Никуда не хотелось двигаться. Не будь боли в ноге, он лежал бы, смотря над собою вверх, в ленивое шевеление зеленых ветвей. Вряд ли люди станут счастливее оттого, что научатся управлять грозой. Они избавятся от некоторых несчастий, но меньше несчастий — еще не значит больше счастья.
8
Прежде чем отправиться на пляж, они позавтракали на поплавке. Ели обжигающе наперченные чебуреки. Тулин заказал бутылку цинандали. Светлое, сухое вино весело холодило. Из кухни несло горьковатым дымком. Столик стоял у перил, внизу плескалась зеленая волна, в просвеченной глубине толпились стайки большеголовых лобанов, Женя кидала им кусочки хлеба.
Пляж был совсем рядом. Женя ушла переодеваться и вернулась в васильковом купальном костюме, который очень шел ей. Вода была теплая, шумная. Они заплыли далеко, покачались на красных буйках.
Тулин плыл быстро, слегка красуясь своим хорошо отработанным кролем. Потом перевернулся на спину и лежал на воде, закинув руки за голову.
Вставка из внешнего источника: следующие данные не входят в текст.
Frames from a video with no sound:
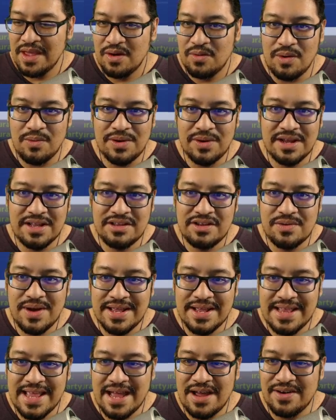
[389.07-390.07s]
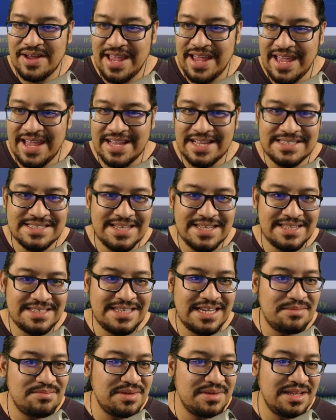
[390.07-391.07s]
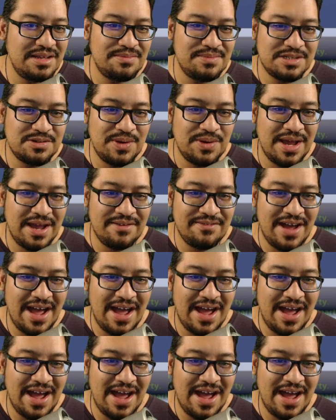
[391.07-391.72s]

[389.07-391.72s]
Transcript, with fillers: what we're gonna do right now is let's see how many much we have.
Они выплыли на другой конец пляжа и пошли по горячей гальке, разглядывая курортных дам в темных очках, в немыслимо пестрых купальниках под китайскими зонтиками, весь этот кишащий людьми, солнечными брызгами берег, красочный, шумный, тесный. Тулина окликнули московские знакомые, он помахал рукой, но не подошел. Он вдруг удивился — ему сейчас не хотелось быть ни с кем, кроме Жени. Взявшись за руки, они зашлепали по мелкой воде, болтая и беспричинно смеясь, он смотрел на ее темно-коричневый глаз, на свободные, уверенные движения и любовался ею. Приятно было думать, что сейчас с ним происходит что-то особенное, совсем не похожее на прошлые увлечения. Женщины тут были не виноваты: они любили его, влюблялись, страдали, когда он оставлял их. Но сам он почти никогда не принимал их чувства да и свои чувства всерьез.
В сущности, он так же, как и Женя, позволял любить себя, ему нравилось, когда его любят, он старался, чтобы его любили, и только. Его обижало, когда женщины упрекали его в рассудочности. В таких случаях он уверял, что так он относится не ко всем. Затем он говорил, что ученый должен иметь одну-единственную страсть, все остальное мешает. И в глубине души был доволен своей свободой.